→ Records to use

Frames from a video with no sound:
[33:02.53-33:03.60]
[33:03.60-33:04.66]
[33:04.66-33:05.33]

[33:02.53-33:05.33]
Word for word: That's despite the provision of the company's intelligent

---

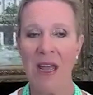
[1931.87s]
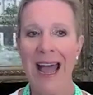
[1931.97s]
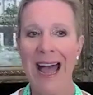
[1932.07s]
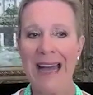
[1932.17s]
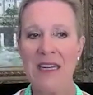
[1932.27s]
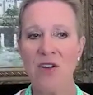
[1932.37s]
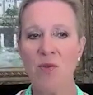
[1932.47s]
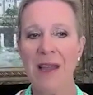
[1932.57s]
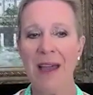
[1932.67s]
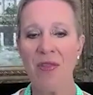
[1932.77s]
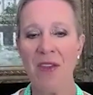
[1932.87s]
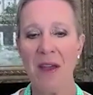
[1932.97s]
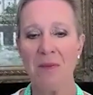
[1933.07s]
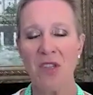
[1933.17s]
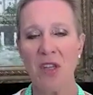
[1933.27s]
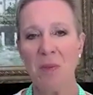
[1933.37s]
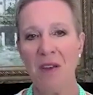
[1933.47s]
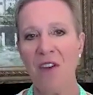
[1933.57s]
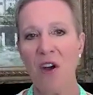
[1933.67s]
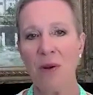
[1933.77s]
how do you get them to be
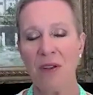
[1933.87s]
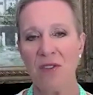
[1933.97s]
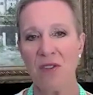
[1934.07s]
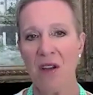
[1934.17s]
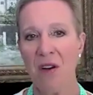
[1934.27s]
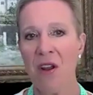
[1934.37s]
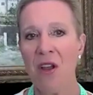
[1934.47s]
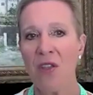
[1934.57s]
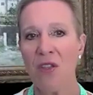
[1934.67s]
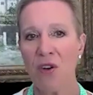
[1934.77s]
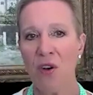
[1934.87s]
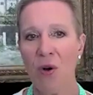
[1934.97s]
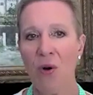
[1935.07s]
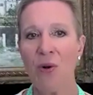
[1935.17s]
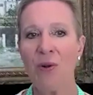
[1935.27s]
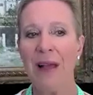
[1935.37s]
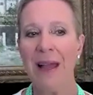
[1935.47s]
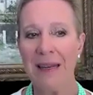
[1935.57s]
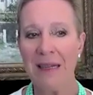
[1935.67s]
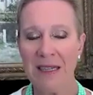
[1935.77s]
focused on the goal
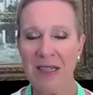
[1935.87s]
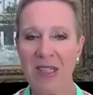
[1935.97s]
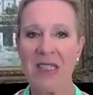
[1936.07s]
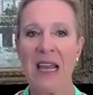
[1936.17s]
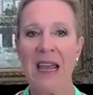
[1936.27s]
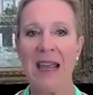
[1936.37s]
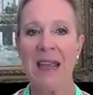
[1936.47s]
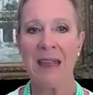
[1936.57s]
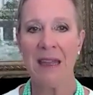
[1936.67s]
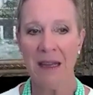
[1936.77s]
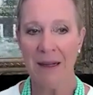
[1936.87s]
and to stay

→ What the task asks
Look above for the line containing "Frames from a" and the line containing "Word for word: That's". Transcribe both, with the lines between them, exactly.

→ Reply
Frames from a video with no sound:
[33:02.53-33:03.60]
[33:03.60-33:04.66]
[33:04.66-33:05.33]

[33:02.53-33:05.33]
Word for word: That's despite the provision of the company's intelligent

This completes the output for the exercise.